Dans cet article, le féminin est utilisé sans discrimination des genres, pour alléger le texte.
Le Théâtre d’Aujourd’hui, haut lieu de la création et la diffusion théâtrale québécoise, révélait sa saison 2015-2016 la semaine dernière. Je vais t’éviter un copier-coller de la ligne de presse et t’offrir mon analyse personnelle. Ça va se faire au coût de quelques pièces que je ne nommerai pas (plus de la moitié) pour me concentrer sur ce qui m’a frappé. En gros, je te fais mon top 3 dans le désordre.
D’abord, il y a Starshit : une immersion dans la culture des Starbucks et autres franchises cafetières (donc, pas le film de Patrick Huard). « Notre mandat : aider les gens à affronter leur journée en toute sérénité / Notre devise : Un café pour partir du bon pied / Notre motivation : Le goût d’un monde meilleur / Moi, ça me parle ». Étant un adepte (accro ?) des petits cafés non-franchisés de quartier, le sujet m’interpelle et m’intrigue. La proposition de Jonathan Caron et Julie Renault (texte) est intéressante. D’une part, utiliser l’icône de la franchise de café ouvre la porte à une critique sociale visant autant les consommatrices que les employées, tous maillions d’une même chaîne de travailleuses blasées. D’autre part, le scénario propose d’inverser le cliché de l’employée de café, celle désabusée de la vie, déconnectée de son produit, qui aligne les heures de travail pour acheter de la bouffe à son chat plutôt que pour l’amour du café. Dans cette pièce, on propose de lui donner un peu trop goût à son produit. Comme si elle était membre d’une secte convaincue de l’utilité du p’tit café matinal à 2,75 $. Pourtant, s’il y avait une part de vérité là-dedans ? Que finalement, l’employée de Starbucks soit véritablement un élément clef dans ta vie ? Un peu comme l’employée du McDo quand tu rentres chez vous vers 3h du matin. Elle sacrifie sa nuit pour ton p’tit bonheur, comme l’employée du Starbucks sacrifie ses matins pour que tu sois active à ton cours de 8h30. J’ai bien hâte de voir cette pièce en avril 2016 question de savoir quel angle l’équipe du Théâtre d’Aujourd’hui va lui donner.
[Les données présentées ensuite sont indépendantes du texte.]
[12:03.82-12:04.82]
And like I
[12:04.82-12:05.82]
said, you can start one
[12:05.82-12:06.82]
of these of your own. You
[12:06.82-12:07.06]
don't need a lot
Ensuite, mon attention a été attirée par Unité Modèle de Guillaume Corbeil (texte). En gros, on te parle du « bonheur clé en main » que tu t’achètes dans un condo de rêve, dans un quartier de rêve. On te parle du rêve américain à saveur moderne. De ta trentaine fortunée, pis de liberté 55. Comme Corbeil l’a dit lui-même, ce décor de p’tite vie parfaite calculée au millimètre près ressemble à une pièce de théâtre, où il ne manquerait que nous comme personnages. La pièce se veut un regard nouveau sur l’embourgeoisement à coup (à coût ?) de surendettement de la classe moyenne. Bref, un sujet déjà exploré, mais qui garde un bon potentiel. Ceci dit, le défi est énorme pour la pièce. Comment critiquer le rêve américain sans tomber dans le cliché et le déjà vu. Pour l’instant, l’équipe est prometteuse. Un rendez-vous pour avril 2016.
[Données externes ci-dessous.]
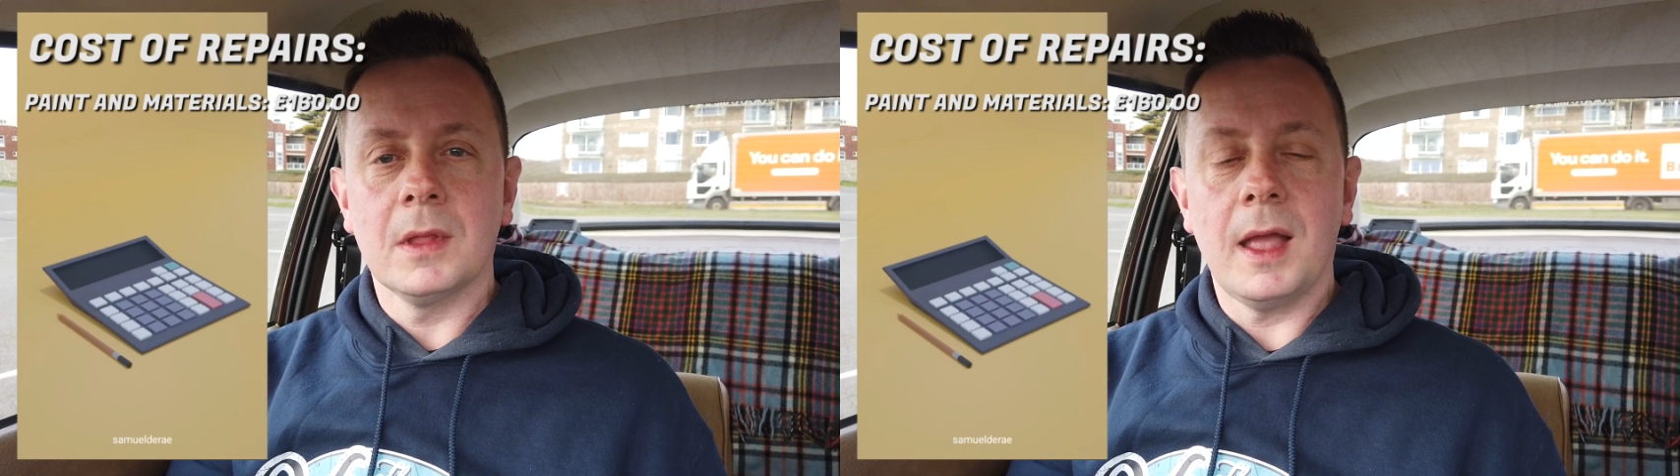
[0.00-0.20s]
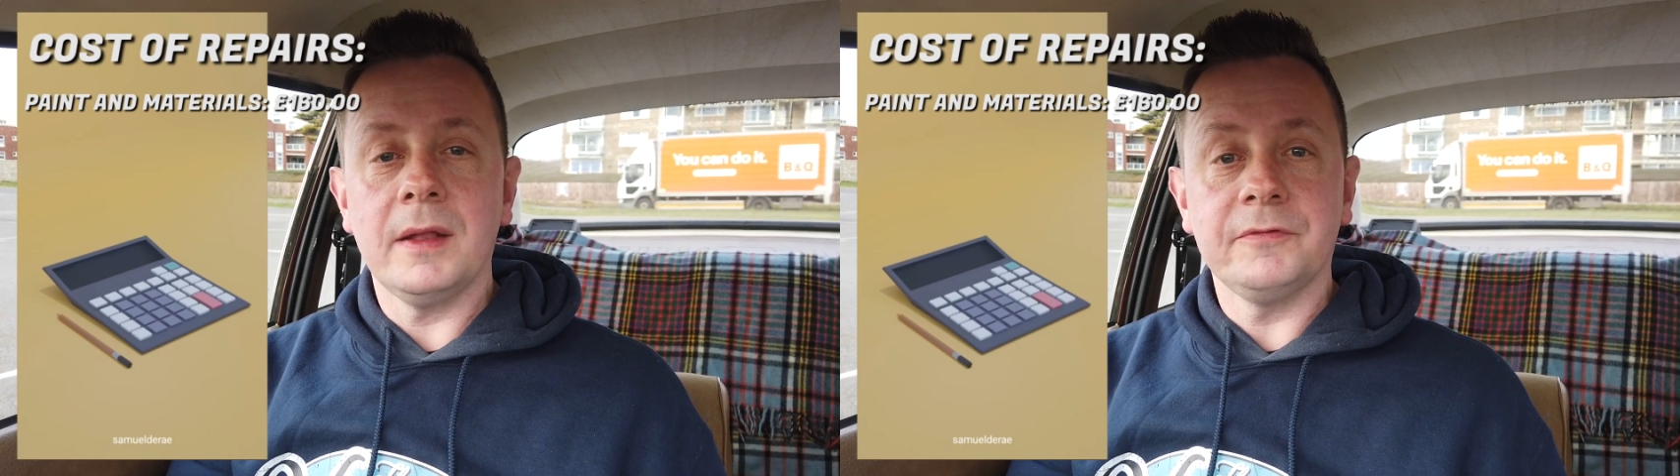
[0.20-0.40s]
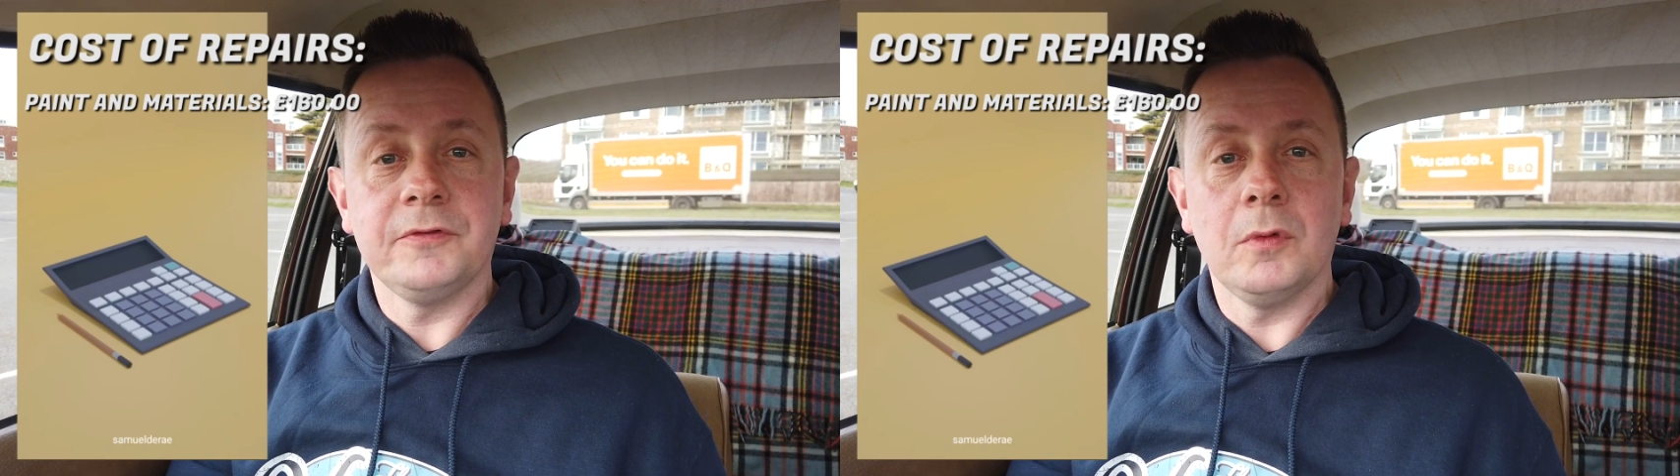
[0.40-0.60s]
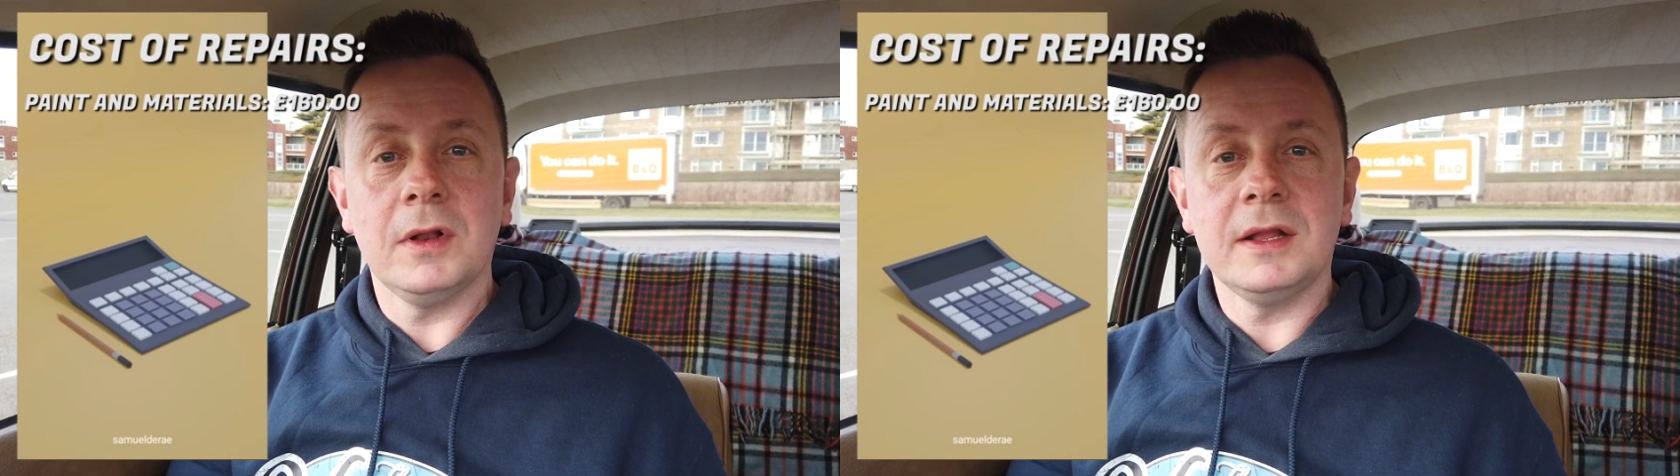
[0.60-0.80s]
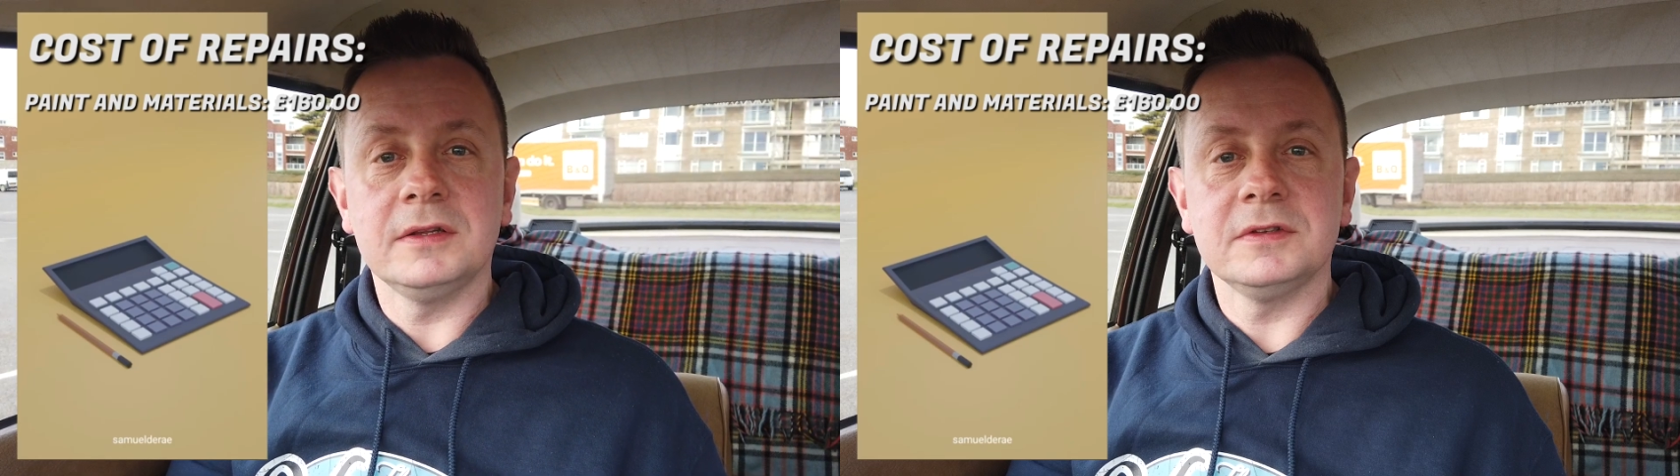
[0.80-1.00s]
and 4
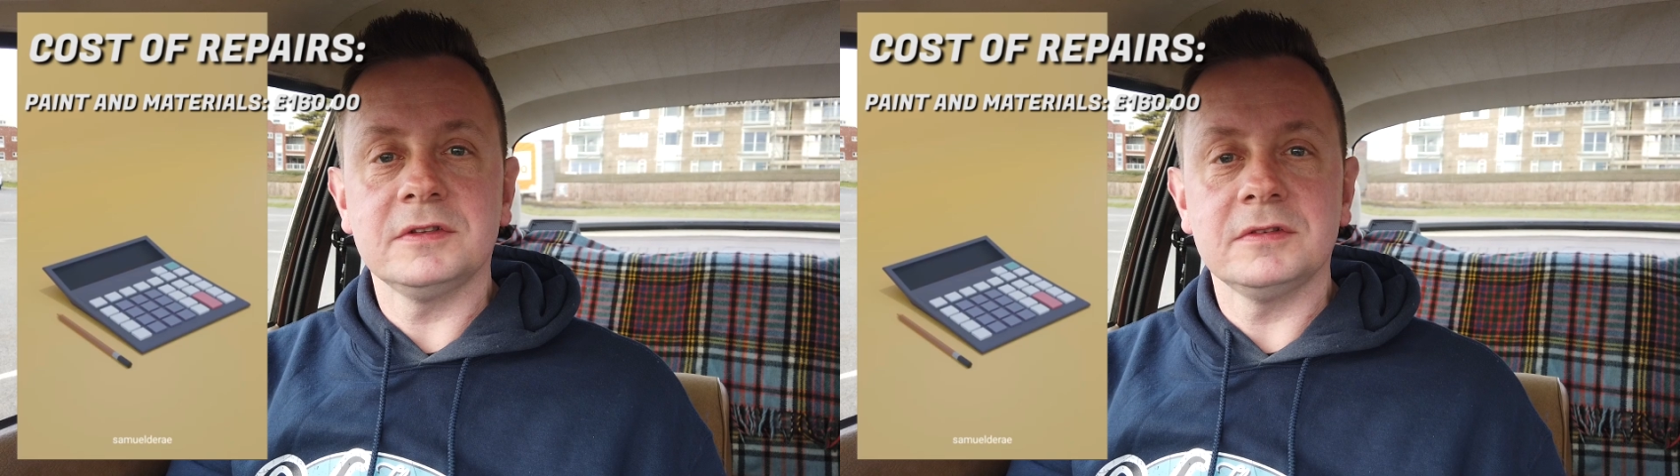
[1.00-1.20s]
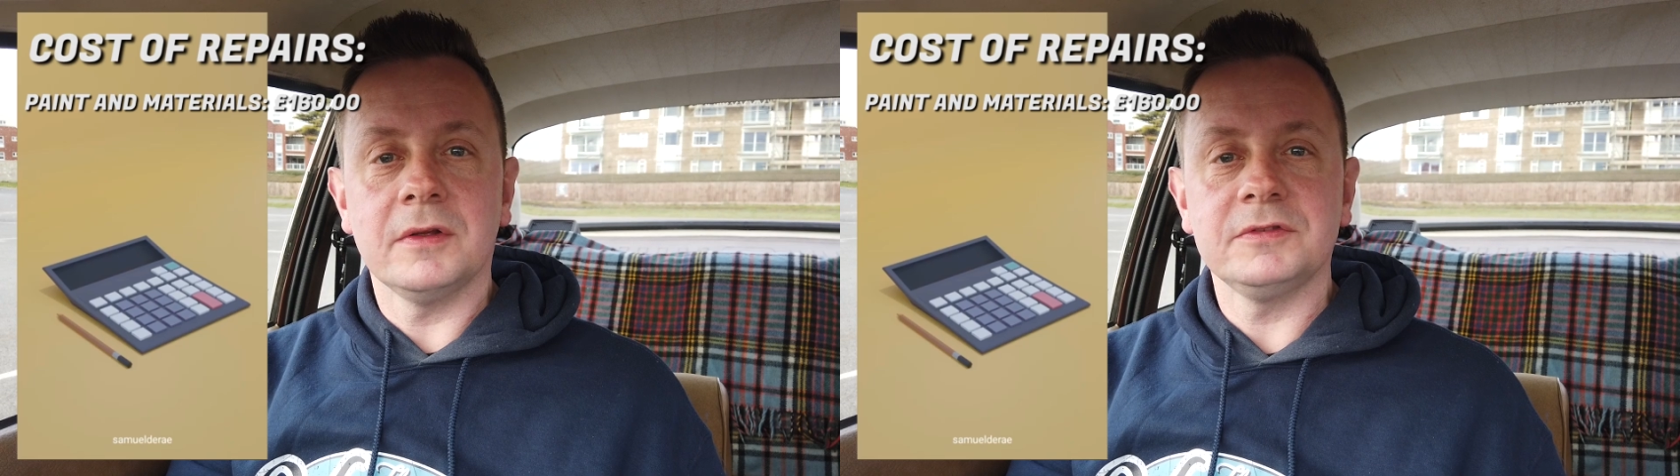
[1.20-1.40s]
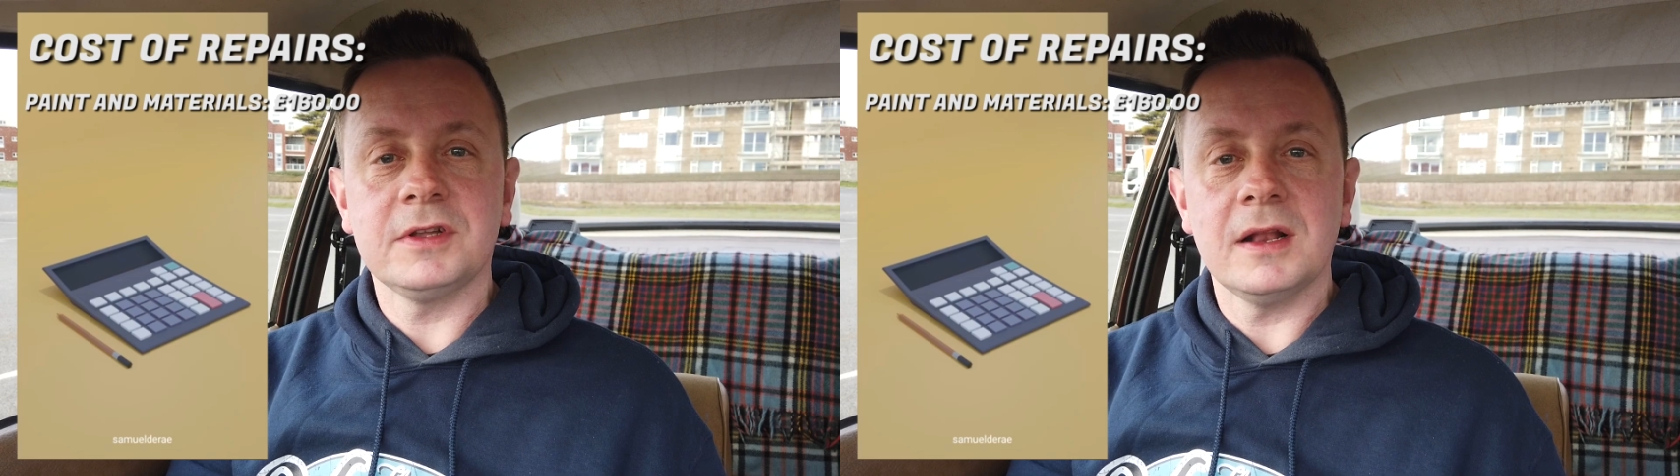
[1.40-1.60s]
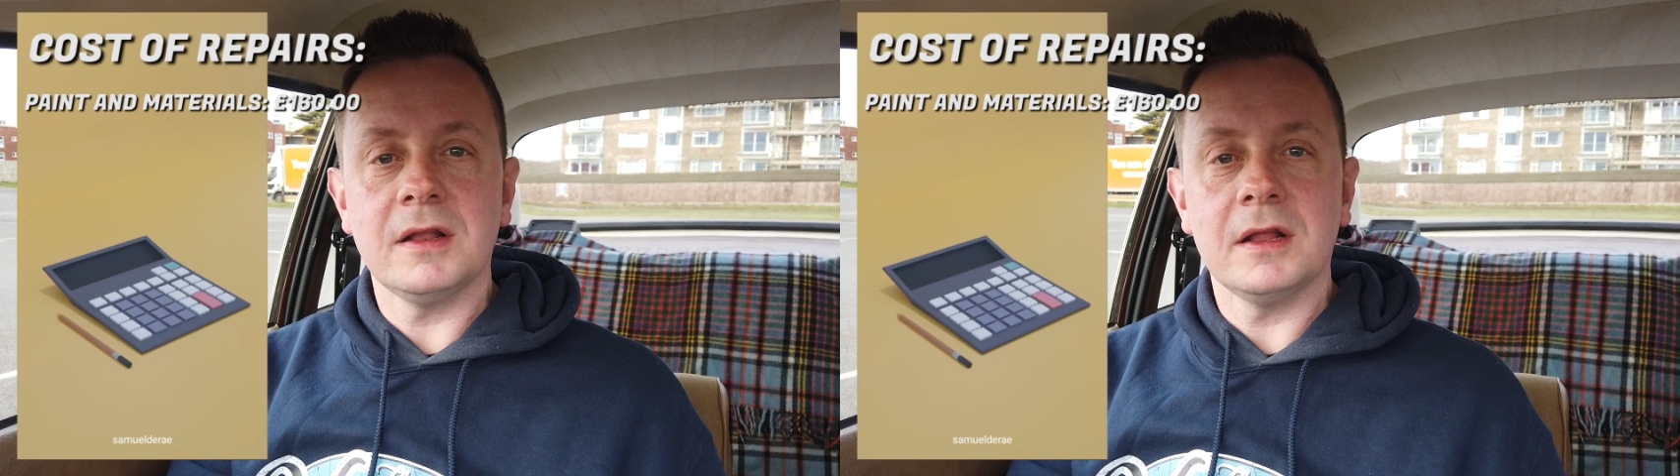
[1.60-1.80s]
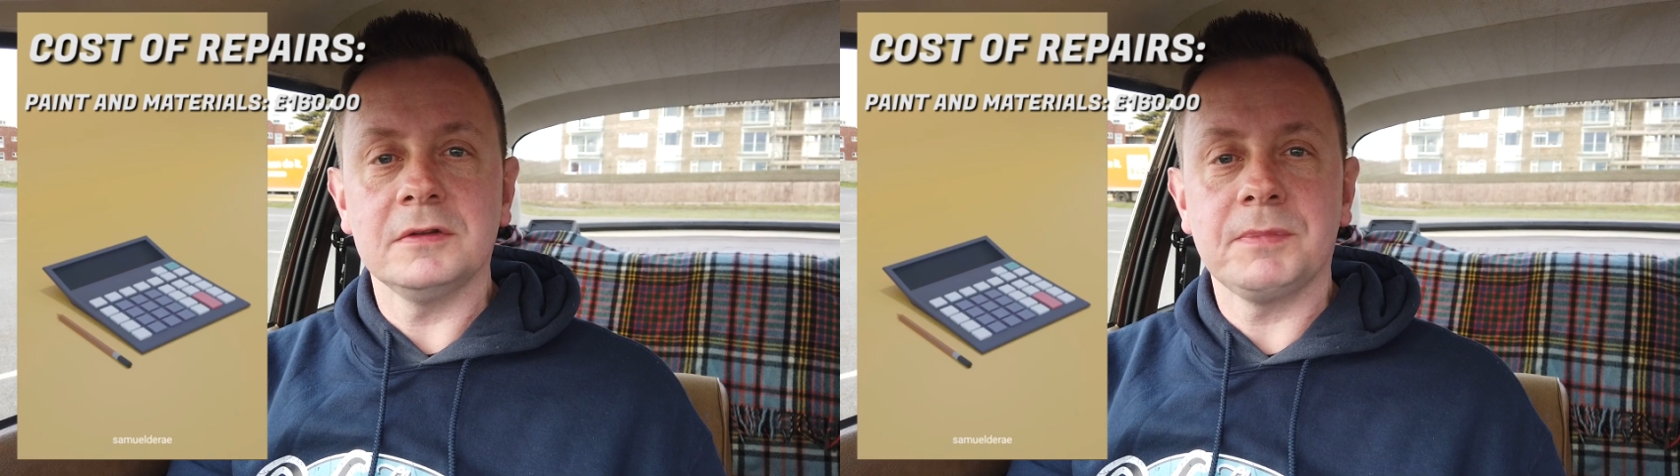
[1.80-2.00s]
litres of
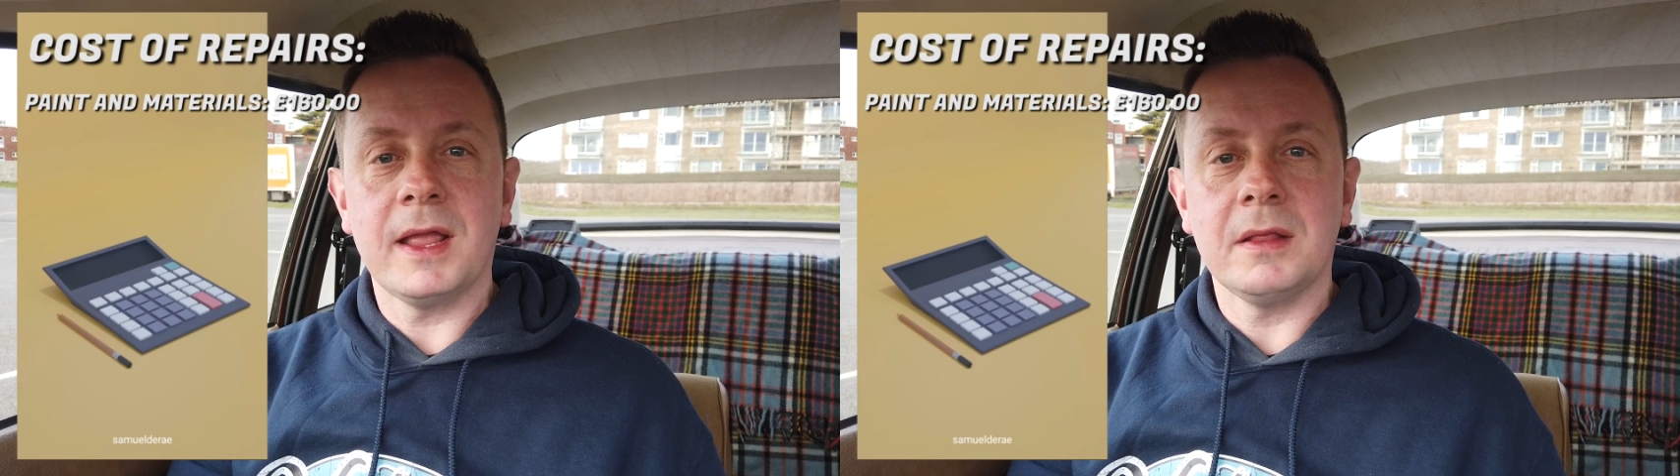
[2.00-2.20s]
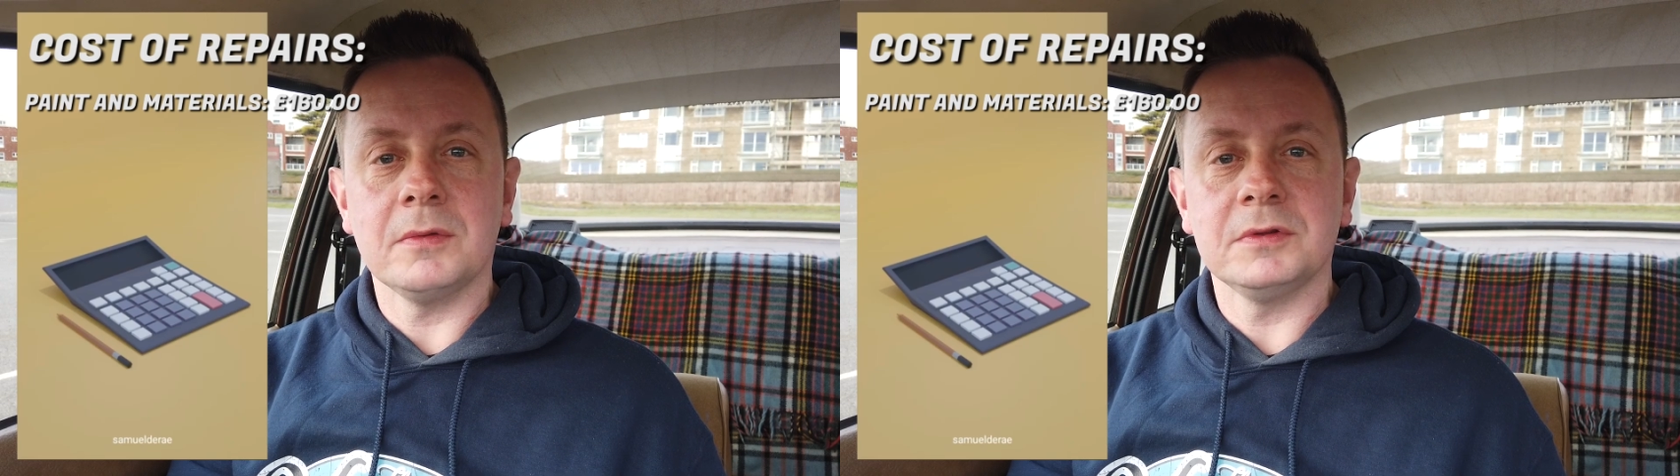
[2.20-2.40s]
cellulose paint that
Puis, il y a Après. L’histoire d’un ingénieur accusé du meurtre de ses deux jeunes enfants. Vous avez dit Dr Turcotte ? La pièce met en scène la rencontre entre cet ingénieur hospitalisé et son infirmière, seule interlocutrice des réflexions qui peuplent son isolement. Toutes les conditions sont réunies pour une pièce coup de poing qui te joue dans le côté sombre de la nature humaine. Ce qui est d’autant plus intéressant, c’est que toutes les spectatrices arrivent déjà avec un lot de préjugés, souvent viscéraux, provenant de l’hypermédiatisation du cas du Dr Turcotte. La pièce sera donc d’autant plus poignante puisqu’elle nous prend avec notre lot de préconceptions pour nous faire voyager, évoluer. Il y a de quoi t’ébranler le sens de la justice en février 2016.
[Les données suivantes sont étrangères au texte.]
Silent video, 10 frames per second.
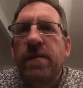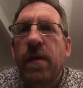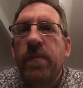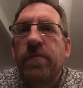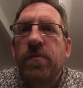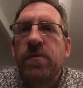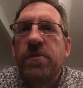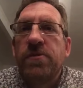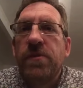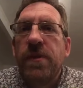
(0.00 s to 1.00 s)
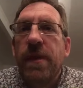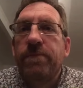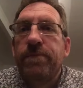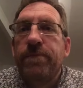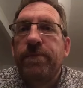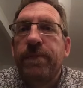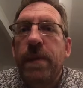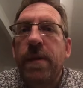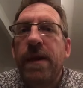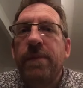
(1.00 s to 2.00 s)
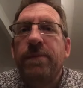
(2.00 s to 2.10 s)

I'm off to watch the snooker. Bye-bye.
Au-delà de ces trois pièces qui ont attiré mon attention, j’offre une mention spéciale pour Après la peur et Papiers mâchés. Après la peur, c’est des sorties en minibus où chaque véhicule a son univers et ses histoires. Une mise en scène décomplexée donc. On t’amène en aventure en septembre 2015. Papiers mâchés, c’est le stand-up poétique de David Paquet en novembre 2015. Comme j’aime la poésie, j’ai cru important de t’en glisser un mot.
Bon, allez ! On se revoit au théâtre. Tu me dis quel jour tu y vas et on s’arrange une date.